# Every operator on a nonzero, finite, complex vector space has an eigenvalue. (Question about Axler's proof)

I've read through several posts regarding this same proof in the same book (theorem $$5.21,$$ pg $$145,$$ Axler, $$3$$rd), but none of them addressed my particular issue.
For reference (This is the same proof but from an earlier edition)

I'm having trouble understanding the reasoning behind the very first step, i.e.
...$$(v,Tv,\dots,T^nv)$$...
Why are we starting with a list of powers of T? I understand the flow of the proof after this, but this first step just seems completely arbitrary to me.
Again, the theorem states: Every operator on a finite-dimensional, nonzero, complex vector space has an eigenvalue. ...and I just can't see where a list of powers of T, or even polynomials in general, fit into that.
I'm sorry this question is so vague, but I'm finding it difficult to express precisely in words. Hopefully this is just some ridiculously simple thing that I'm either overlooking or overthinking. I appreciate the help!

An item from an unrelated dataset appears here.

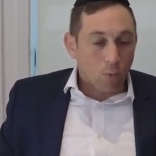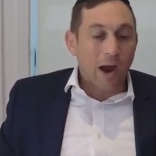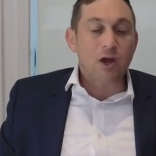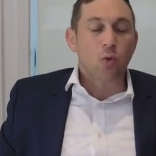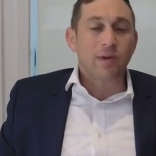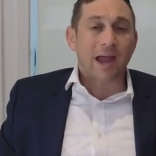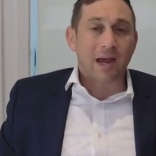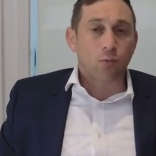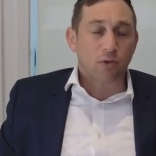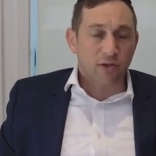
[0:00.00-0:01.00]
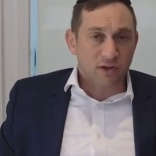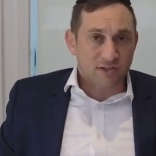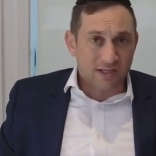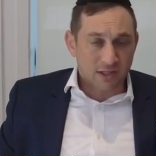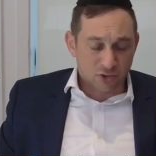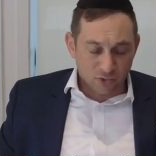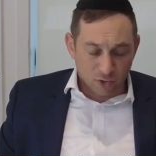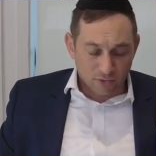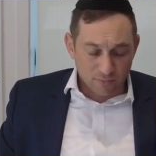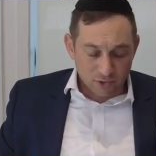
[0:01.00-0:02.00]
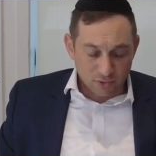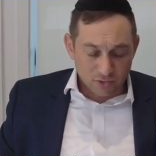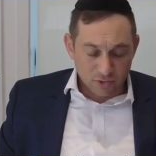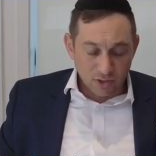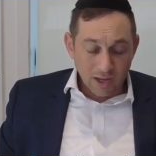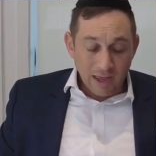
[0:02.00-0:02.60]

Why don't we add more than a six on, on the meters?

• Welcome to Maths SX! The reason behind this is probably (I don't have the book) that he considers the vector space as a finitely generated module over the ring of polynomials $\mathbf C[X]$, which operates on the vector space through $\; X\cdot v \stackrel{\text{def}}{=} Tv$, in order to use that the ring of polynomials over a field is a P.I.D. and its irreducible elements are known by D'Alembert-Gauß. – Bernard Jan 2 at 0:21
• There are many connected ideas that the author of the proof already knows, even if you don't know them yet, that inspire looking at powers of $T$. (1) The fundamental theorem of algebra, that polynomials over $\mathbb{C}$ factor as a product of linear polynomials. (2) That to find values $r$ such that $(T-r)v=0$ for some non-zero $v$ it is necessary and sufficient that $\det(T-r)=0$. (3) that $\det(T-r)$ is a polynomial in $r$. (4) that polynomials are linear combinations of powers. (5) a method for finding eigenvalues is via Krylov subspaces – MoonLightSyzygy Jan 2 at 0:40
• The latter being exactly a method for finding eigenvalues based on this proof, that consists in looking at linear dependencies of iterated applications of $T$ onto a non-zero vector. – MoonLightSyzygy Jan 2 at 0:44
• he refers directly to the Fundamental Theorem, which is 4.13 on page 124, and factoring polynomials over the complexes, 4.14 on page 125. These are big theorems. The cyclic vector idea is used just to find a way to include them. – Will Jagy Jan 2 at 0:50
• Meanwhile, the cyclic vector idea is fundamental for the Jordan Normal form, which he does, still without saying the word determinant. – Will Jagy Jan 2 at 1:00

The first "trick" is that $$\{v,Tv,\ldots, T^n v\}$$ is a set of $$n+1$$ elements in a space of dimension $$n$$ and thus must be linearly dependendent. So there exist complex numbers $$a_0,a_1,\ldots,a_n$$ not all zero such that $$a_0v + a_1Tv + \cdots + a_nT^nv = 0.$$ Write the $$a_i$$ as coefficients of a polynomial, i.e. $$p(z) = a_0+a_1z+\cdots+a_nz^n,$$ with $$0 the largest index such that $$a_m\ne 0$$. Then we can factor $$p(z) = a_0+a_1z+\cdots+a_mz^m = c(z-\lambda_1)\cdots(z-\lambda_m).$$ The second "trick" is that this polynomial also holds true for $$z=T$$ and $$\lambda_i = \lambda_i I$$. Then as $$p(z)=0$$ for all $$z\in\mathbb C$$ we have $$0 = p(T)v = c(T-\lambda_1I)\cdots(T-\lambda_mI)v,$$ which means that for some $$\lambda_i$$ we have $$v\in\ker(T-\lambda_i)$$, which means that $$T-\lambda_i$$ is not injective. In other words, $$\lambda_i$$ is an eigenvalue for $$T$$.